Sabe como eu imaginei o fim disso? Imaginei você voltando. Não da forma que costumava voltar. Não daquele jeito frio, como se nada estivesse doendo. A imagem ainda perfeita, sem nenhuma ferida. Na minha imaginação você era retalho, mas a dor ia embora de verdade.
Sabe como eu imaginei o fim disso? Me imaginei sorrindo. Não aquele sorriso amarelo, meio opaco, quase sem brilho. Esse eu costumava usar porque era mais fácil mascarar as coisas. No fim que eu imaginei o sorriso era verdadeiro, como se eu soubesse que a felicidade estaria para sempre ali.
Sabe como eu imaginei o fim disso? Imaginei nós dois sentados lado a lado. E nem seriamos dois velhos, ainda. O meu fim chegaria mais cedo, não levaria o tempo de uma vida. Não seria triste e sim só um fim. Abraçar não seria tortura, mas consolo. As palavras quase não seriam necessárias, e quando fossem sairiam naturalmente, sem o desespero que precede os finais.
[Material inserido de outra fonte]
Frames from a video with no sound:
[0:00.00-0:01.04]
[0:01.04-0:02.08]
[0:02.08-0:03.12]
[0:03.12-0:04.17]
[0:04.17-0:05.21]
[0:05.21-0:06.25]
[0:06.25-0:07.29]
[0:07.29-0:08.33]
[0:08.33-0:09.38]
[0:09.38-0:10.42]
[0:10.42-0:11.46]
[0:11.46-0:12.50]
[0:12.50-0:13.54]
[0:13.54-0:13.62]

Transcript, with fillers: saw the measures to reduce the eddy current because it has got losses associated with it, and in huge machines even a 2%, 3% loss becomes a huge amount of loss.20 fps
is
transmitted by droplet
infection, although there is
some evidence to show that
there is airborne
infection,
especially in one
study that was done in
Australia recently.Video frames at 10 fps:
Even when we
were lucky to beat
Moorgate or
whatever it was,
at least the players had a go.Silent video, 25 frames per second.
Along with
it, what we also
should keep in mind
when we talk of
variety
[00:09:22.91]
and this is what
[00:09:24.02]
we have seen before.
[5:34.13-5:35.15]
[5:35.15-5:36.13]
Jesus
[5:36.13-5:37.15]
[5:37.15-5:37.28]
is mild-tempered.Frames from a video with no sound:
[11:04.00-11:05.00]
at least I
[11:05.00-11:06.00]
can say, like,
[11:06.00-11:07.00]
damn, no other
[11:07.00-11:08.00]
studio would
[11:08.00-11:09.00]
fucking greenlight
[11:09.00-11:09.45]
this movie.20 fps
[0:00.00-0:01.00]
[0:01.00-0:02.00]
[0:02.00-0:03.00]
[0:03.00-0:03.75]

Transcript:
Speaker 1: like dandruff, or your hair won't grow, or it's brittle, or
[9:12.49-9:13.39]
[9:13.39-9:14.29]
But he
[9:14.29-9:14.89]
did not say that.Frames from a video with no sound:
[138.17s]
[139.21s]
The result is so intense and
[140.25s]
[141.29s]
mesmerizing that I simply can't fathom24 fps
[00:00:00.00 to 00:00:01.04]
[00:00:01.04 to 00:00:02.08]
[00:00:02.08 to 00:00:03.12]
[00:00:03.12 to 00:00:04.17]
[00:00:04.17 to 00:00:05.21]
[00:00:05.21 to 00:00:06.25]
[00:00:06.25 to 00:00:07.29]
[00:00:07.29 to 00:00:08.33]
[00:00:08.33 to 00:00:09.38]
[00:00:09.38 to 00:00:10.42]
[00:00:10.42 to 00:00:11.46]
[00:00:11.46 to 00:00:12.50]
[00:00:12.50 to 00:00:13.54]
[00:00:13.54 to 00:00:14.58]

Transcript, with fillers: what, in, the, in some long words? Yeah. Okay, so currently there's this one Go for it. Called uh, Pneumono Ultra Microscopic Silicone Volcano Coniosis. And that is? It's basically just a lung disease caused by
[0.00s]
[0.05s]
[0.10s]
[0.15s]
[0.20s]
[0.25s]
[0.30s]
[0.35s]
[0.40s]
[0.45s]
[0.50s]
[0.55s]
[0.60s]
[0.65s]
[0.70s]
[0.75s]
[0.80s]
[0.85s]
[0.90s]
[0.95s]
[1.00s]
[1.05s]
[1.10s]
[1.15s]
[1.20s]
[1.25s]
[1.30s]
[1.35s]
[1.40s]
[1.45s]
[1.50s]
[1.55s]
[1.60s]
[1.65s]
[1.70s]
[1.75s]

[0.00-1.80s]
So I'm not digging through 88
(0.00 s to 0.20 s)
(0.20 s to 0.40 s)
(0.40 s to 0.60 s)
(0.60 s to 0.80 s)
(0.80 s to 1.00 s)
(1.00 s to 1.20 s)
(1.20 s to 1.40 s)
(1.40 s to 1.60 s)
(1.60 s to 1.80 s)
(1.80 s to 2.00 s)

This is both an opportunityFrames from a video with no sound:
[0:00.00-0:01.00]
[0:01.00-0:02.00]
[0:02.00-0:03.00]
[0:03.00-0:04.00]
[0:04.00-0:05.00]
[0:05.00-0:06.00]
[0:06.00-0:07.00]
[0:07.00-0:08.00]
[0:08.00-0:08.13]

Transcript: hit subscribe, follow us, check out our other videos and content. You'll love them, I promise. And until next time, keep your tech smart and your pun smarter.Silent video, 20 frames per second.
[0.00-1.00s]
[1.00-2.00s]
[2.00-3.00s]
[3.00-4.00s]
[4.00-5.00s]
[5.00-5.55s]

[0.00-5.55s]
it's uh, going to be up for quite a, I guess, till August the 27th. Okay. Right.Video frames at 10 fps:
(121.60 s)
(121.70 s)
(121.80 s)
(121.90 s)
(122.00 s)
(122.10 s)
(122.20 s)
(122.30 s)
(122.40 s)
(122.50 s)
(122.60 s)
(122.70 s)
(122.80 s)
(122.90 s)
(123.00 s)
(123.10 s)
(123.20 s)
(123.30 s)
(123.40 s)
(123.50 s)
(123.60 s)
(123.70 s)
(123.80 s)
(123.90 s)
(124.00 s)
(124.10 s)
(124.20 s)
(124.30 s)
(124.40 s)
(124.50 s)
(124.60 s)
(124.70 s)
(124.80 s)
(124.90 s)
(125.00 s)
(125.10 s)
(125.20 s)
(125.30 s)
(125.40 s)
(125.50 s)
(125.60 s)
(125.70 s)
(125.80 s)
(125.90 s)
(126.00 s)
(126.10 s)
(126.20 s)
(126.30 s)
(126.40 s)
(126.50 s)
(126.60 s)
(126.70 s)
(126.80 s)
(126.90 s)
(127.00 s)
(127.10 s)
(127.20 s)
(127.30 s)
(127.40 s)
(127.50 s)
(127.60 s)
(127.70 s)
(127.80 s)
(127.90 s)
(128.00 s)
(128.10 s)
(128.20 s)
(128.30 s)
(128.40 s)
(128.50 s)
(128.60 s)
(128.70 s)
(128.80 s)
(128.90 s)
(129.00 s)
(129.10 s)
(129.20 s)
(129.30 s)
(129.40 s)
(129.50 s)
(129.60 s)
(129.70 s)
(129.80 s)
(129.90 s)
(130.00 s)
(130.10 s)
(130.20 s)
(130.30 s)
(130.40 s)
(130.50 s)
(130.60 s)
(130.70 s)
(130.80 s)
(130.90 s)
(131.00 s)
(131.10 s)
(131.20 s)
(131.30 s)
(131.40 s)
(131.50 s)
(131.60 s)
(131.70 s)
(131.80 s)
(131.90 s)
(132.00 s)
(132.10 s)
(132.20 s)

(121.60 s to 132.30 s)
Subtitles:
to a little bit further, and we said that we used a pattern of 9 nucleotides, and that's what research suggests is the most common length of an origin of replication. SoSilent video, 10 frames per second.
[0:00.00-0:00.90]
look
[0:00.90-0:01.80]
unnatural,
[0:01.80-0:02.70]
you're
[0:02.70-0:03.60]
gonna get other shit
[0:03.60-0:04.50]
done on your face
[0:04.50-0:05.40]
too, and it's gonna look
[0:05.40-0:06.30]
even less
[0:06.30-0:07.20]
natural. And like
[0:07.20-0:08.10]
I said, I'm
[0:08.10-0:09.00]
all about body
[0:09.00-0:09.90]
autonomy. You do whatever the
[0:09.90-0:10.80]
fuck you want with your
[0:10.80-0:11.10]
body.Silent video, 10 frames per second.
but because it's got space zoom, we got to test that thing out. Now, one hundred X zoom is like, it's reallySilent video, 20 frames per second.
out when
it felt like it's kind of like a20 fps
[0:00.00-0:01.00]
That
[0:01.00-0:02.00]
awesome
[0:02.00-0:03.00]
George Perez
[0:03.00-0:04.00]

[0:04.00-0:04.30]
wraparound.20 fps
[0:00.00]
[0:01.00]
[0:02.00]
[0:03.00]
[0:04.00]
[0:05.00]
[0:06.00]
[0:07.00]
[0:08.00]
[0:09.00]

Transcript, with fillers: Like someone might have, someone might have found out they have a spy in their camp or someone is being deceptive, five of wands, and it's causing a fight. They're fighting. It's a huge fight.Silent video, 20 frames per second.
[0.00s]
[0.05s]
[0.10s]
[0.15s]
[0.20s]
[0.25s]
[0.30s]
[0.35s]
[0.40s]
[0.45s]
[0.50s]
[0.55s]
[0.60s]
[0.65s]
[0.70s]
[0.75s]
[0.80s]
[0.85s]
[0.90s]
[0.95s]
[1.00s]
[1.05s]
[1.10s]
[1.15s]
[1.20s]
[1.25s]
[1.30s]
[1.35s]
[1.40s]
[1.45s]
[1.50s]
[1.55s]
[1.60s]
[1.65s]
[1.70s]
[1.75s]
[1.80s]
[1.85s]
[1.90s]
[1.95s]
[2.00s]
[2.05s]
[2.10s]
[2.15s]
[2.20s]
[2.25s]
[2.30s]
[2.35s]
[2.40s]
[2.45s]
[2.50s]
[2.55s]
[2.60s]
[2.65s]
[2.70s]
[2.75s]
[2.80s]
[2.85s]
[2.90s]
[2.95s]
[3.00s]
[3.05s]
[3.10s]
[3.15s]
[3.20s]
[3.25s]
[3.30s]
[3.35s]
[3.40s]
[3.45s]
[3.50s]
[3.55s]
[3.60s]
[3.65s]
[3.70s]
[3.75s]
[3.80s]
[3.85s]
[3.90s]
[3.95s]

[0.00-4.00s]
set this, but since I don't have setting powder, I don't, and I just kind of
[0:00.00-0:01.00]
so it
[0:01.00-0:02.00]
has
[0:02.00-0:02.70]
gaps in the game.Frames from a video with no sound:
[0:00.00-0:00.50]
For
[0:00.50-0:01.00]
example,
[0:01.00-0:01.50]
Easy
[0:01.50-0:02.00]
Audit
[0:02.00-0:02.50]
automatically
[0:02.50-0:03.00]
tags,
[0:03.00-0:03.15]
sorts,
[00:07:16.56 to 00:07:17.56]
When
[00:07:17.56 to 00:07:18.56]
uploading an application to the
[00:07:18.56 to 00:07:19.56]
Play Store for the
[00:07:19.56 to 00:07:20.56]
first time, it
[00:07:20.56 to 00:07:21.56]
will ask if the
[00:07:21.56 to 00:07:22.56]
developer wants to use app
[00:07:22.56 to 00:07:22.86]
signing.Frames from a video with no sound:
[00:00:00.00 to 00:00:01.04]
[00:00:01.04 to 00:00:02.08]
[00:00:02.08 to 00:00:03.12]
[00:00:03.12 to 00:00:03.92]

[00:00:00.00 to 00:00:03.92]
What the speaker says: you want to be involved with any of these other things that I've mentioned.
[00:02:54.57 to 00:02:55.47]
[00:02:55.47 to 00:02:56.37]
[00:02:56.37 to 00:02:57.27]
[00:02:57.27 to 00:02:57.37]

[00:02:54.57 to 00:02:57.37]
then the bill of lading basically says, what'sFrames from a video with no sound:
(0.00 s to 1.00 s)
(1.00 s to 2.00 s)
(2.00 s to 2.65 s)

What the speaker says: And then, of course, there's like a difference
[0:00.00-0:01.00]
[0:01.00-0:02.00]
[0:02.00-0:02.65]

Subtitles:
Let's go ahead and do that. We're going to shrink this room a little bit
Sabe como eu imaginei o fim disso? Imaginei um recomeço. Uma nova chance para nós dois. Duas novas vidas se estendendo, talvez seguindo na mesma direção, talvez tomando caminhos opostos. Prontas para acolher duas almas já desgastadas, mas com coragem para continuar.
Eu imaginei tudo isso. Imaginei tudo aqui, sozinho, me perguntando quando foi que imaginar deixou de ser suficiente.